Лучшее же, наиболее обстоятельное описание наружности Островского последних лет оставил нам литератор Л. Новский: «Александр Николаевич обладал тучным, сырым телосложением… Впрочем, тучность Александра Николаевича не бросалась резко в глаза: она значительно скрадывалась высоким ростом, пропорциональной шириной и плотностью всей фигуры. Александр Николаевич был выше среднего роста, с крупным, осанистым туловищем. И очень широк в плечах, помещавших на полной, довольно высокой шее крупную ширококостную голову с большим выпуклым лбом и пропорционально развитым черепом. Волос, рыжевато-белых, на голове было уже мало, когда я начал его знать; зато не особенно густая, но правильная плоская борода, изжелта-сероватой сединой обрамлявшая лицо драматурга, удивительно симпатично оттеняла черты этого лица выражением мягкого благодушия; небольшие, глубоко впалые глаза глядели в хорошую минуту добродушно-светло и ласково, слегка лукаво; когда же он бывал не в духе или нездоров, эти глаза тускнели и, полузакрытые веками, глубоко уходили в подглазницы; тогда все лицо старчески болезненно сморщивалось, и на тонких губах выступала не то немощная, не то скорбно-старческая складка, с какою он изображен на одном из лучших своих портретов последнего времени» (имеется в виду фотография 1884 г. работы Трусова — В. Б.).

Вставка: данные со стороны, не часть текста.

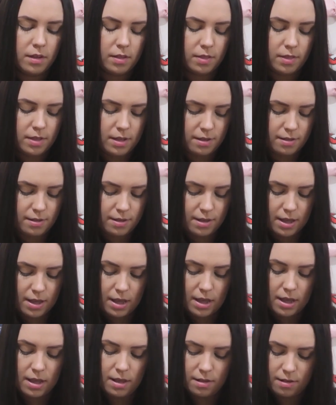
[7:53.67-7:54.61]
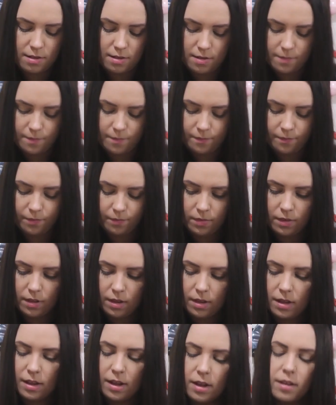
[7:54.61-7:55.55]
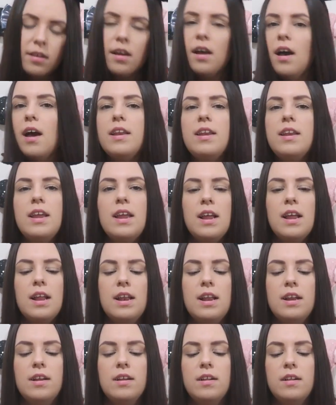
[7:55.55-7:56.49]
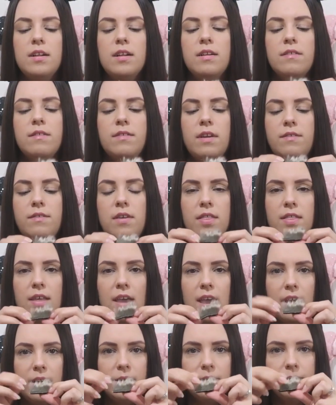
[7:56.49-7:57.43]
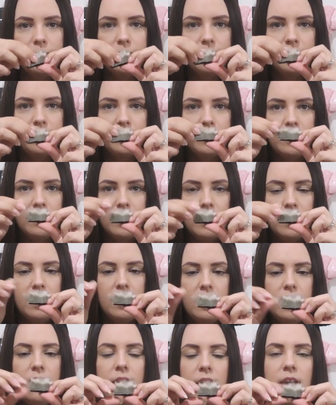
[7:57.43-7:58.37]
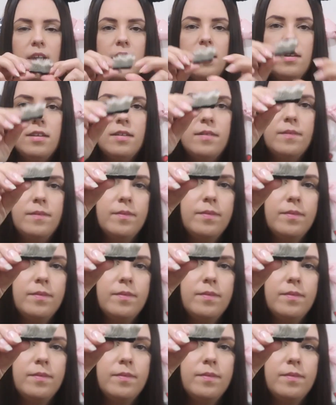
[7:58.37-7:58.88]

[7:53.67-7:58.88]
This is a tiny little fluffy thing that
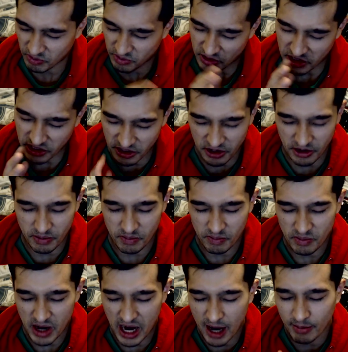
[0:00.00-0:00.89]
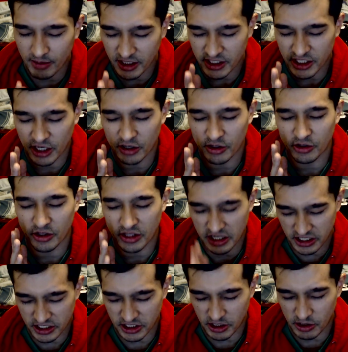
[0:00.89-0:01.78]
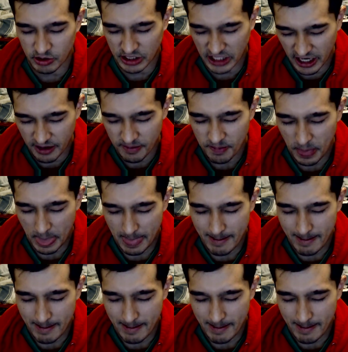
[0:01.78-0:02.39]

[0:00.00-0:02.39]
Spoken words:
here, I'm gonna tell you this, okay?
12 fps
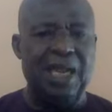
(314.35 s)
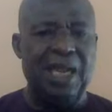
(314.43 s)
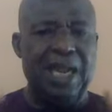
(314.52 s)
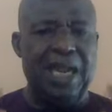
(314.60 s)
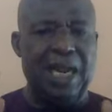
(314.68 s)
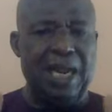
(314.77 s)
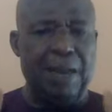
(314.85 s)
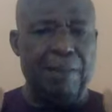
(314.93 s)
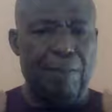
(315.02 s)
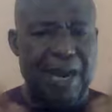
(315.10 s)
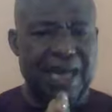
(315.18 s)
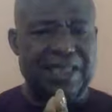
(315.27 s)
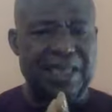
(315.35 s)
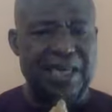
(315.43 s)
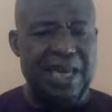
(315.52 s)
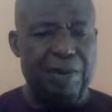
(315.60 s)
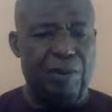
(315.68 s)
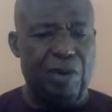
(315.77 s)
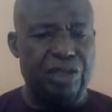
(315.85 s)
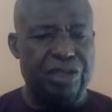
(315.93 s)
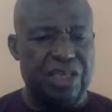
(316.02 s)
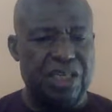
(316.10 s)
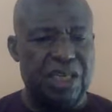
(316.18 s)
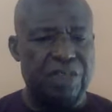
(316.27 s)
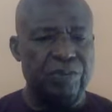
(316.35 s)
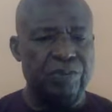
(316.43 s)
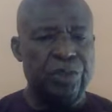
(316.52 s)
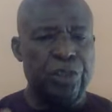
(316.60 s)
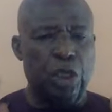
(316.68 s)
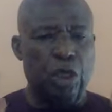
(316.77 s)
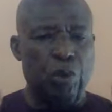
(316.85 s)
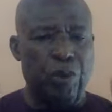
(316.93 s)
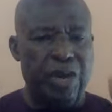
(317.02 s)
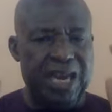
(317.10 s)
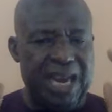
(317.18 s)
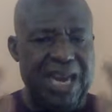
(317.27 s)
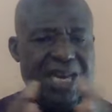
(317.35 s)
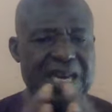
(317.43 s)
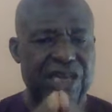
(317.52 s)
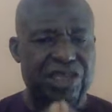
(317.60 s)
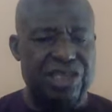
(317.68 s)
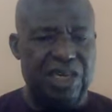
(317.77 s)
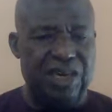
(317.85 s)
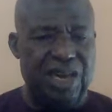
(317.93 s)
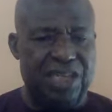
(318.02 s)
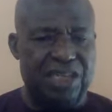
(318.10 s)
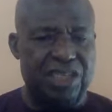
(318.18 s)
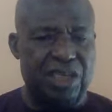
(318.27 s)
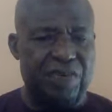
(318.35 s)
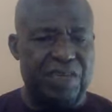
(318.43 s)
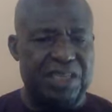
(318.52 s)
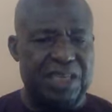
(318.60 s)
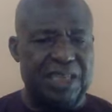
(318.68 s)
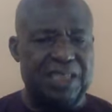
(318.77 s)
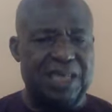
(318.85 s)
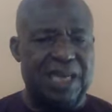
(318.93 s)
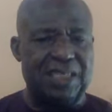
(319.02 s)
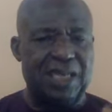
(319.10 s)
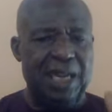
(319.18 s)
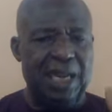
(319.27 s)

In the mighty name of Jesus, you will eat the riches of the Gentiles.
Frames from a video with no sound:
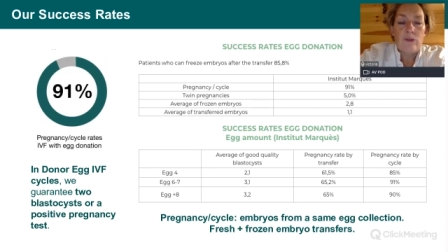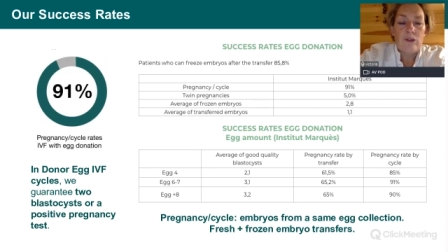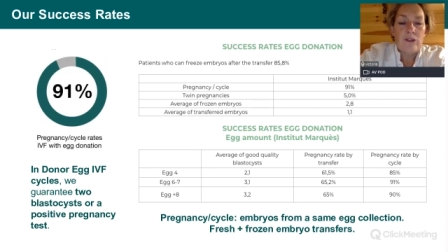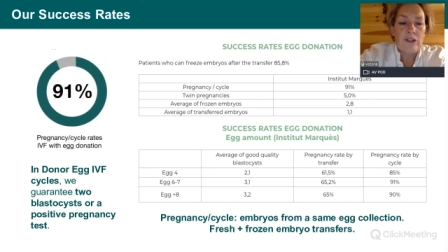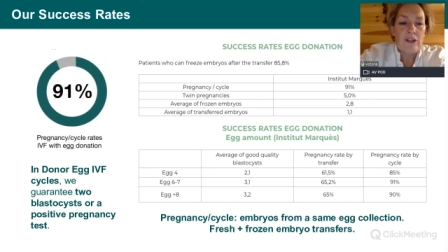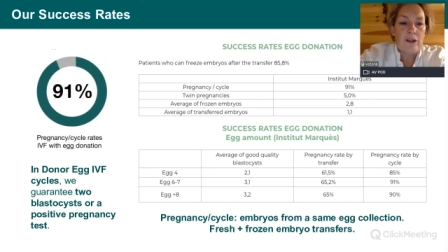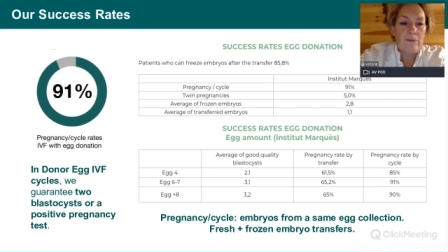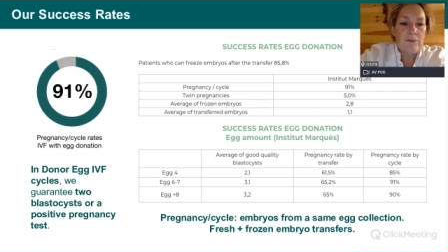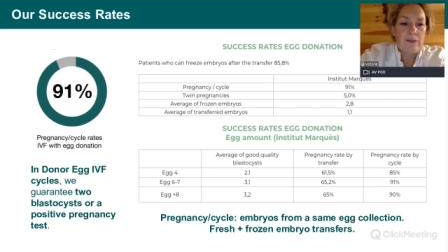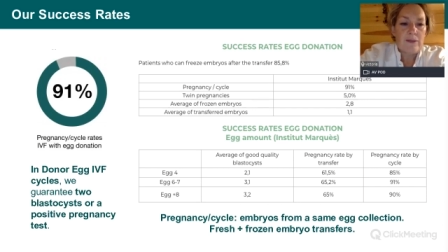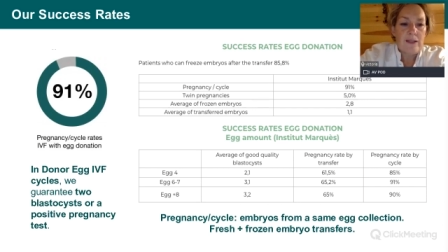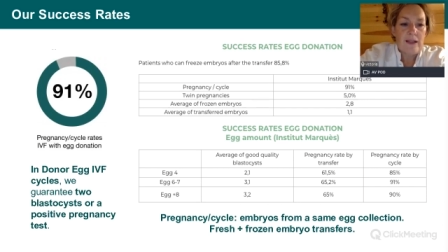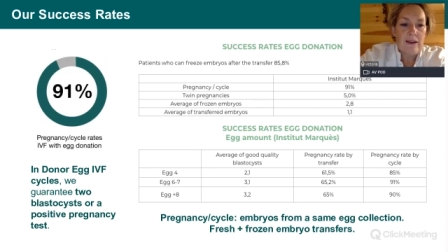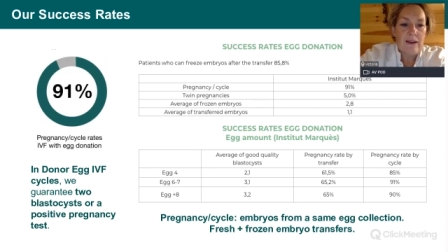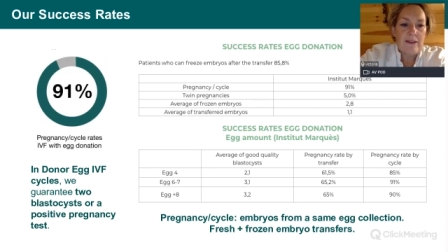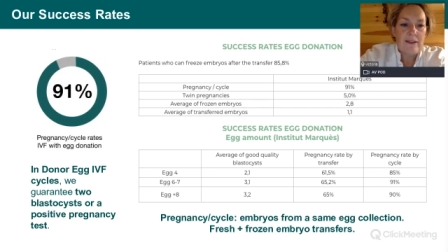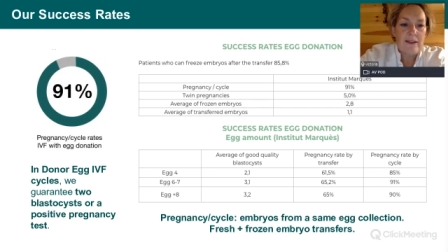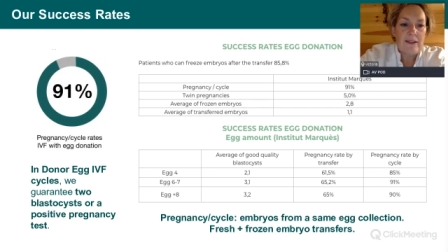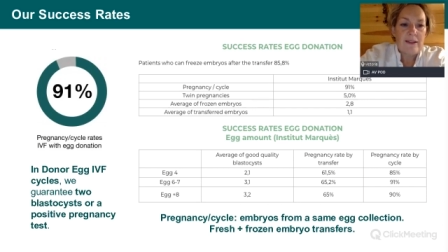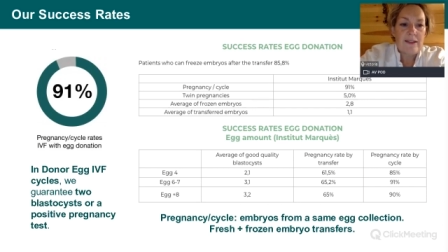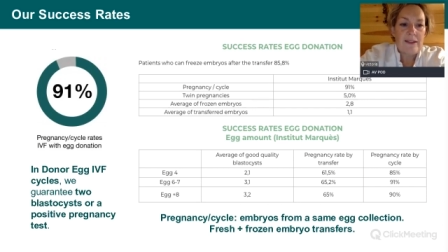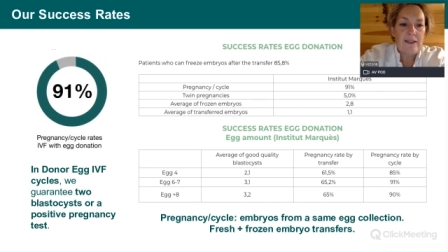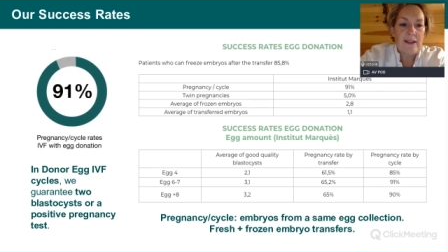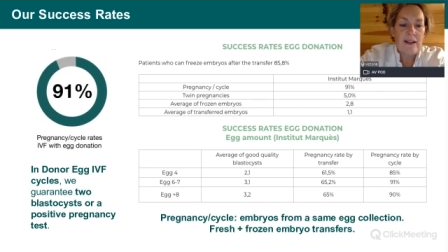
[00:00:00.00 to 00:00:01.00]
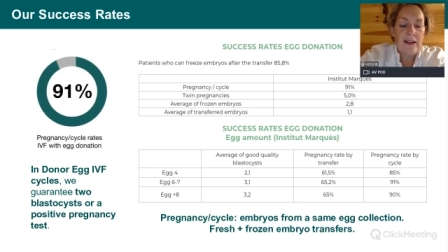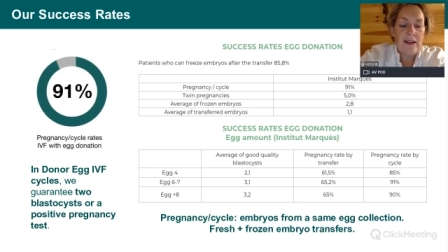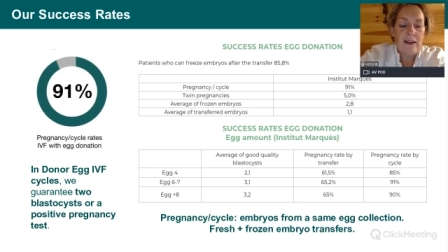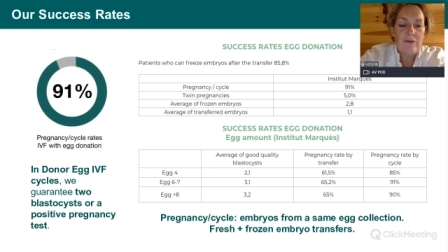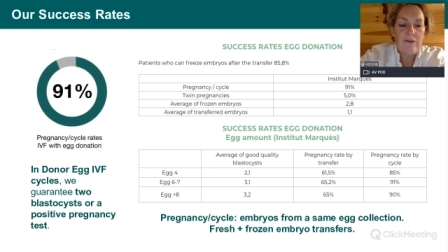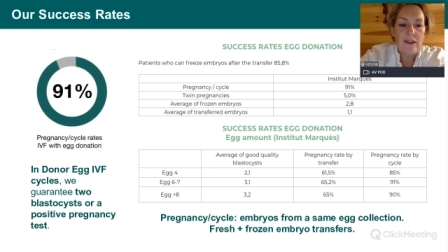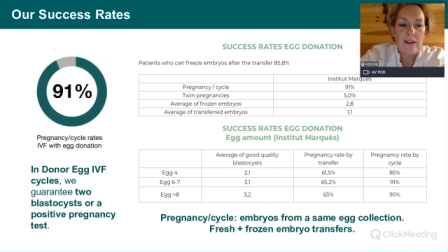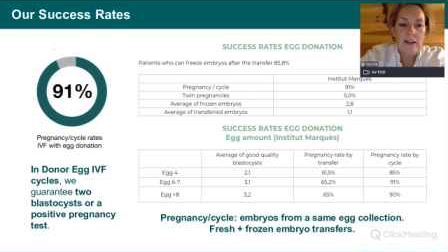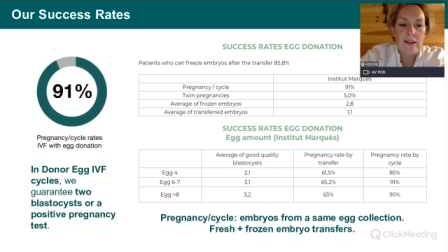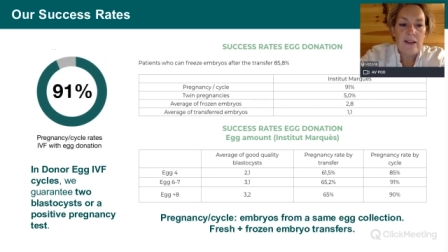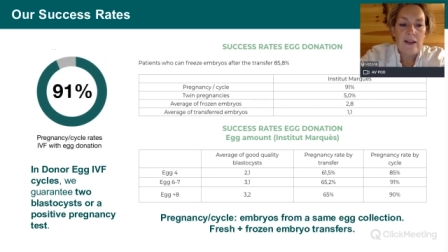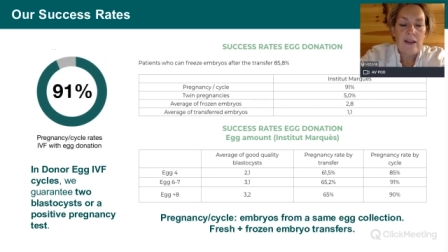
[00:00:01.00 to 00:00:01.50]
what jumps out is this
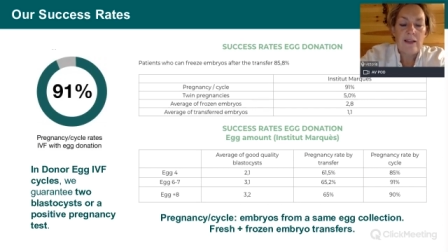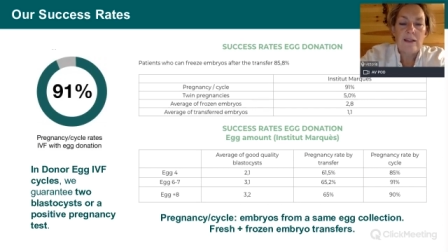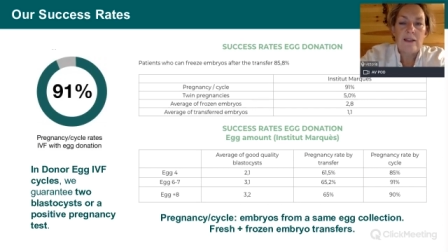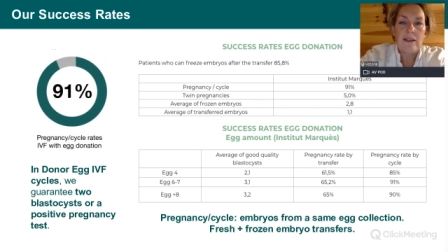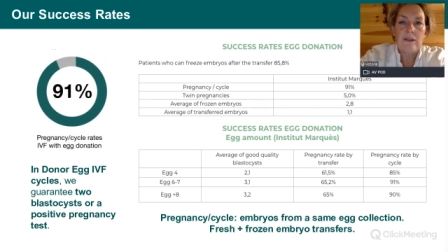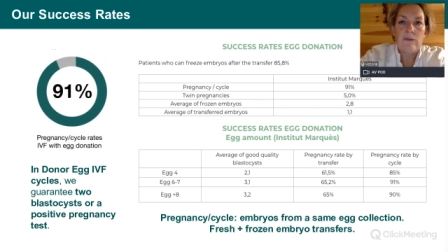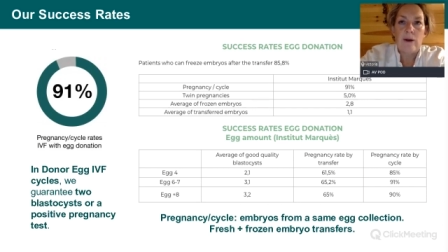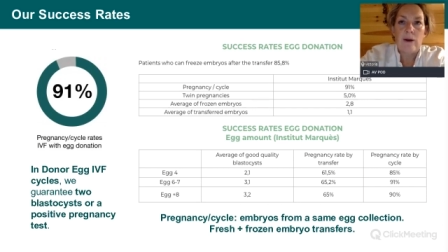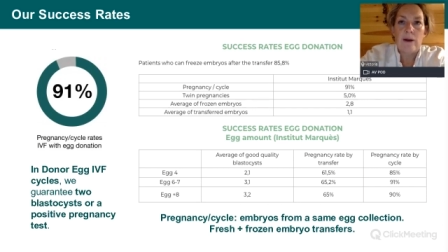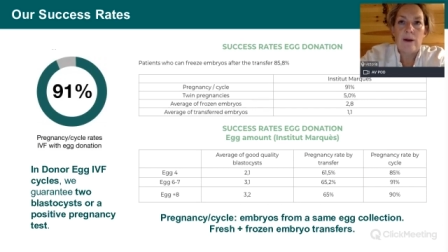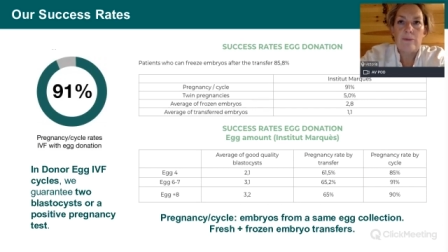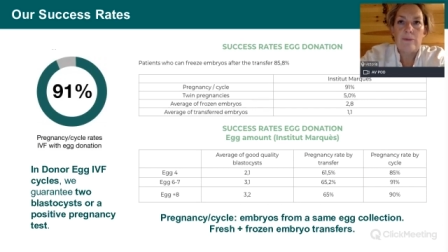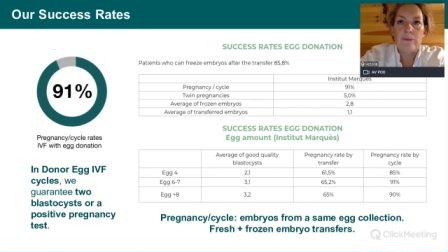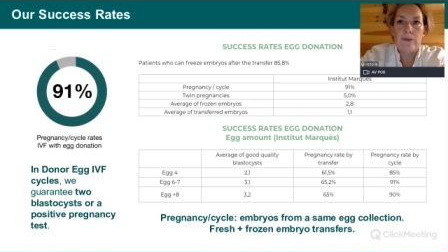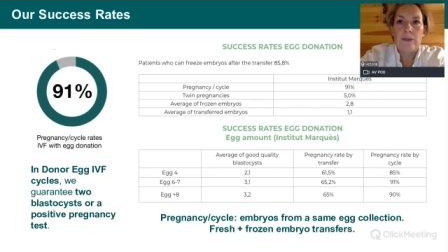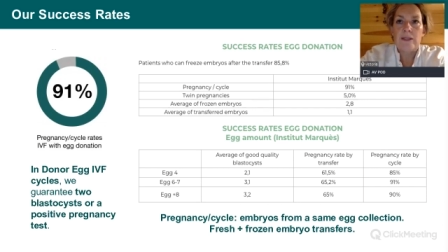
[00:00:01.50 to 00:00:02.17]
lovely ninety-one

Таким образом, современники прямо указывали, какие именно изображения А. Н. Островского надо использовать при создании ему памятника, и, разумеется, скульптор прислушался к их рекомендациям. К счастью, сохранились и свидетельства, как выглядел и как одевался драматург, когда приезжал в свою усадьбу. «В Щелыкове, — сообщал П. М. Невежин, — он сбрасывал с себя «городское платье» и, облачившись в рубаху и большие сапоги, благодушествовал на лоне природы». К. В. Загорский писал о том же: «В своей усадьбе Александр Николаевич ходил в русском костюме: в рубашке навыпуск, шароварах, длинных сапогах, серой коротенькой поддевке и шляпе с широкими полями». И Н. А. Кропачев, гостивший в Щелыкове уже в 80-е годы, тоже вспоминает, что «в деревне Александр Николаевич зачастую носил русскую рубашку с шароварами и мягкие казанские сапоги».

Такая одежда облегчала сношения драматурга с окрестными крестьянами. Это, в частности, подчеркивала и местная жительница М. И. Иванова в разговоре с корреспондентом в 1936 г.: «В сенокос, вооружившись граблями, Александр Николаевич ходил на луг. В русской рубахе-косоворотке, белой или кумачовой, он был таким простым и доступным каждому, что крестьяне не стеснялись обратиться к нему с любым вопросом». В прохладную и пасмурную погоду Островский, выходя на прогулку, надевал на себя что-нибудь и из верхней одежды. Скульптор увековечил его на памятнике в рубахе, в сапогах, не решился лишь покрыть ему голову широкополой шляпой — нам как-то трудно представить в ней Островского.

Монумент прост, непретенциозен. И стоит он так, что хорошо виден из усадьбы, а все, идущие в дом-музей, проходят мимо бронзового Островского. Летом на постаменте памятника всегда лежат букеты цветов — их приносят туристы. А зимой — сосновые веточки.